A Rede tinha a ambição de renovar o jeito de fazer política no Brasil. Seu plano era dialogar com os melhores quadros do país, independentemente de filiação partidária, e adotar um modelo de financiamento oposto àquele dissecado no mensalão e no petrolão. Pouco dinheiro, e dinheiro lícito, seria compensado com grandes ideias e mobilização espontânea. Na origem, a proposta atraiu gente de peso, como o empresário Guilherme Leal, dono da Natura, e Neca Setubal, herdeira do Itaú. O amadorismo do partido, a dificuldade para tomar decisões e os péssimos resultados em 2018 fizeram com que os sonháticos caíssem na realidade. Restou a eles o guichê da Justiça. Com as ações judiciais, a Rede conseguiu suspender a produção e divulgação de um dossiê do Ministério da Justiça que elencou servidores ligados a movimentos antifascistas e, ao lado de outros partidos, obrigou o governo a adotar medidas de proteção a indígenas durante a pandemia de Covid-19. A Rede também contestou no Supremo a possibilidade de o governo lançar uma nota de 200 reais, medida que, segundo o partido, facilitaria a vida de gatunos e a lavagem de dinheiro.

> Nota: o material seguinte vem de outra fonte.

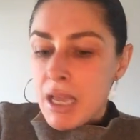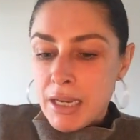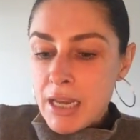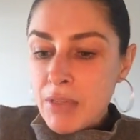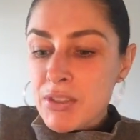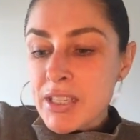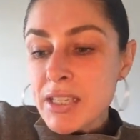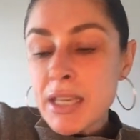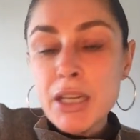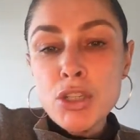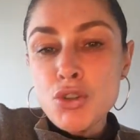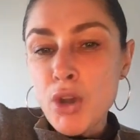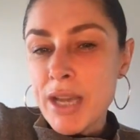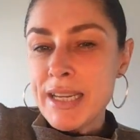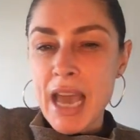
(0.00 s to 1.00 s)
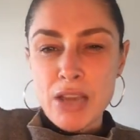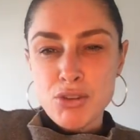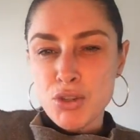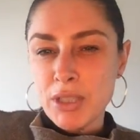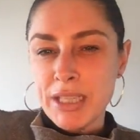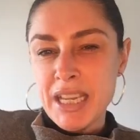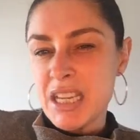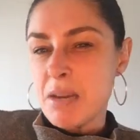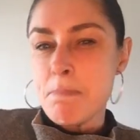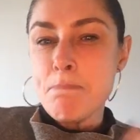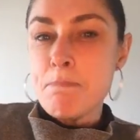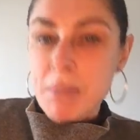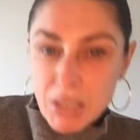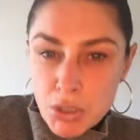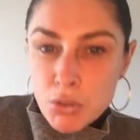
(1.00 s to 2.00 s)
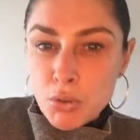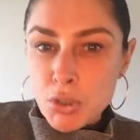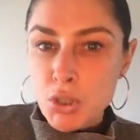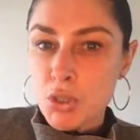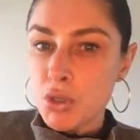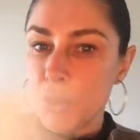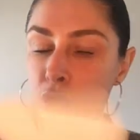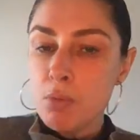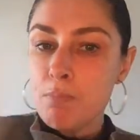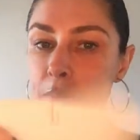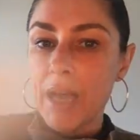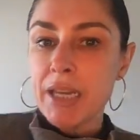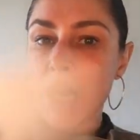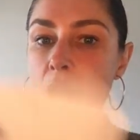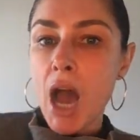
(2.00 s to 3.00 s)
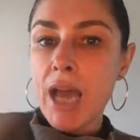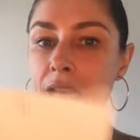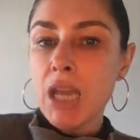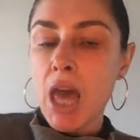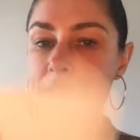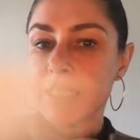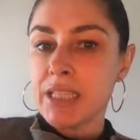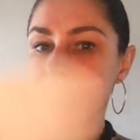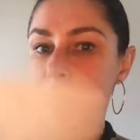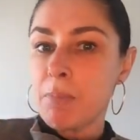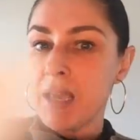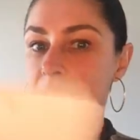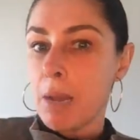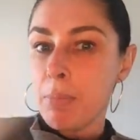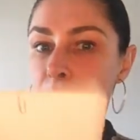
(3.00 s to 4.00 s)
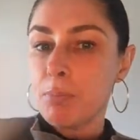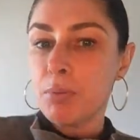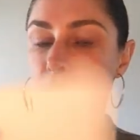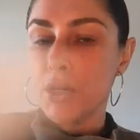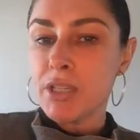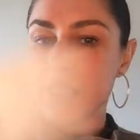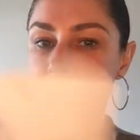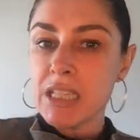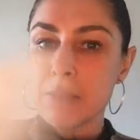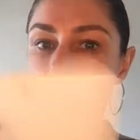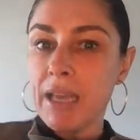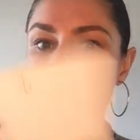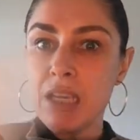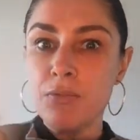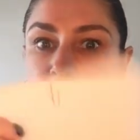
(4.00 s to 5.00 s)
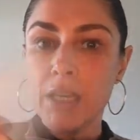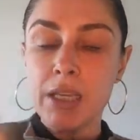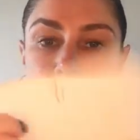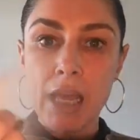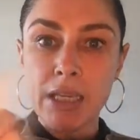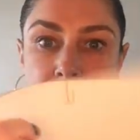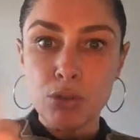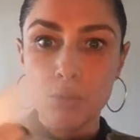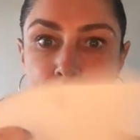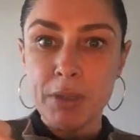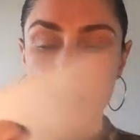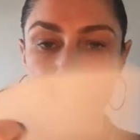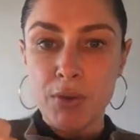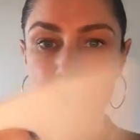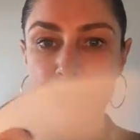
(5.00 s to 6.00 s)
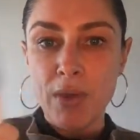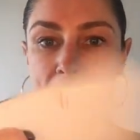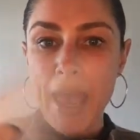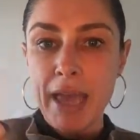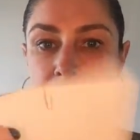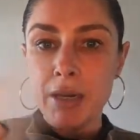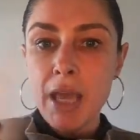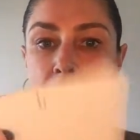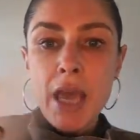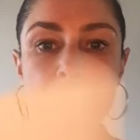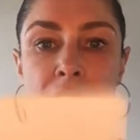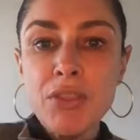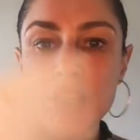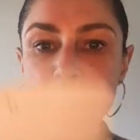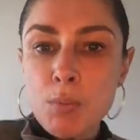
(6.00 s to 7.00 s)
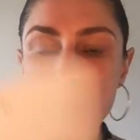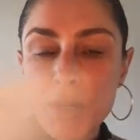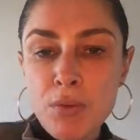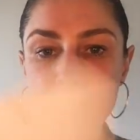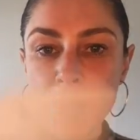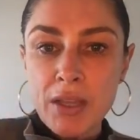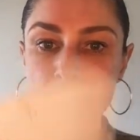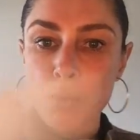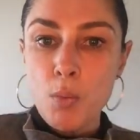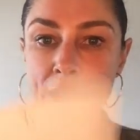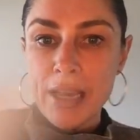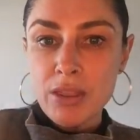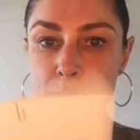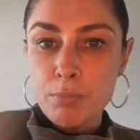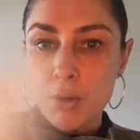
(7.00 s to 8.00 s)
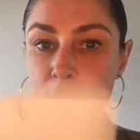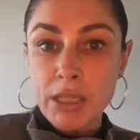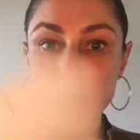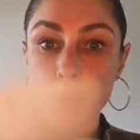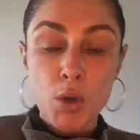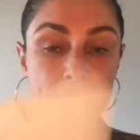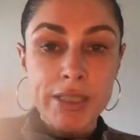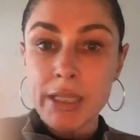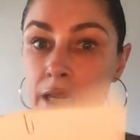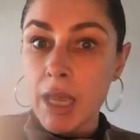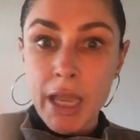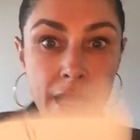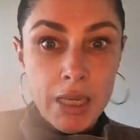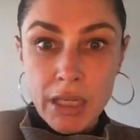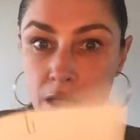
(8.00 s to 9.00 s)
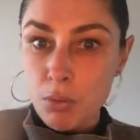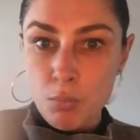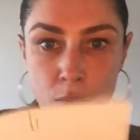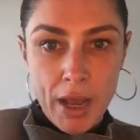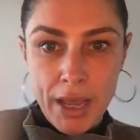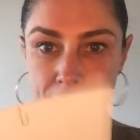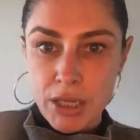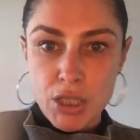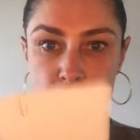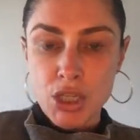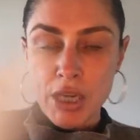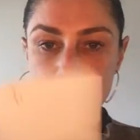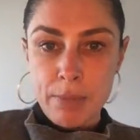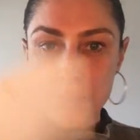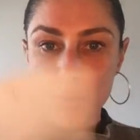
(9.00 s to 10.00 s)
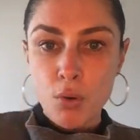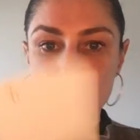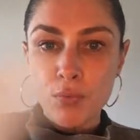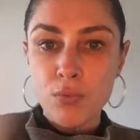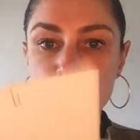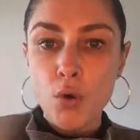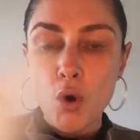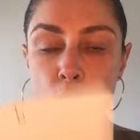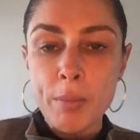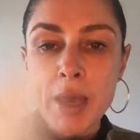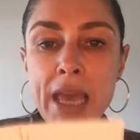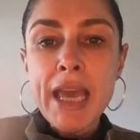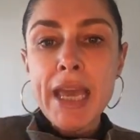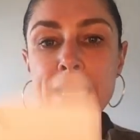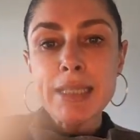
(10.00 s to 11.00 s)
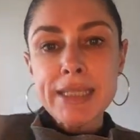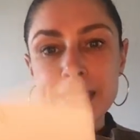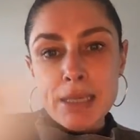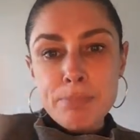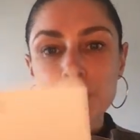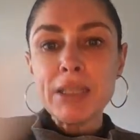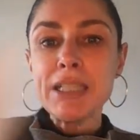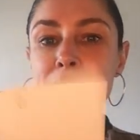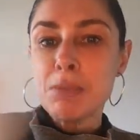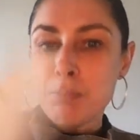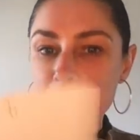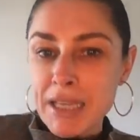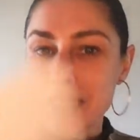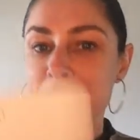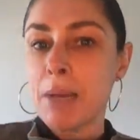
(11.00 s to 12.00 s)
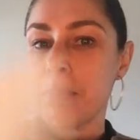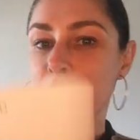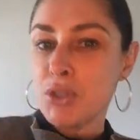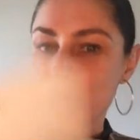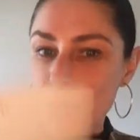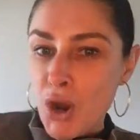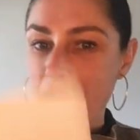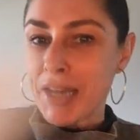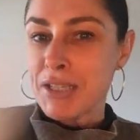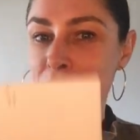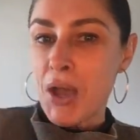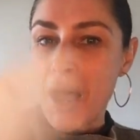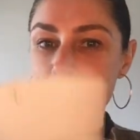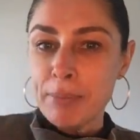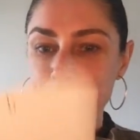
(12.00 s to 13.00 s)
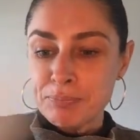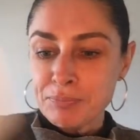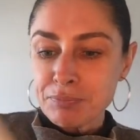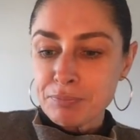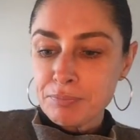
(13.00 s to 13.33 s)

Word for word: Now this is going to dry naturally in a minute or two, but I like to speed up the process by giving it a little bit of a fan. Now this won't affect the way the product works in any way, shape or form. It simply speeds up the drying time.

“A ação jurídica é um mecanismo com o qual podemos conseguir resultados e impacto positivo. Ela nos coloca em igualdade com qualquer outro partido”, diz a deputada Joenia Wapichana. Como não superou a chamada cláusula de barreira em 2018, regra que esvazia a atuação partidária de agremiações com desempenho irrisório nas urnas, a Rede não tem acesso à propaganda eleitoral de rádio e TV nem aos recursos do Fundo Partidário. Mas, pela lei, tem direito a uma fatia do fundão eleitoral, a dinheirama pública que banca as campanhas políticas. Em 2020, receberá 20 milhões de reais, contra cerca de 200 milhões de reais do PT e outros 200 milhões do PSL (veja reportagem na pág. 38). Nas eleições municipais, a sigla pretende lançar nove candidatos a prefeito de capitais — o mais conhecido deles é o ex-presidente do Flamengo Eduardo Bandeira de Mello, pré-candidato no Rio. “Mesmo tendo consciência de toda a dificuldade que teríamos, inclusive de uma concorrência desleal com aqueles que têm bilionários fundos partidários, decidimos seguir com a Rede. Não somos uma sigla de aluguel e temos de fazer as coisas artesanalmente”, afirma Marina Silva. O sonho continua, mais na Justiça do que na seara política propriamente dita.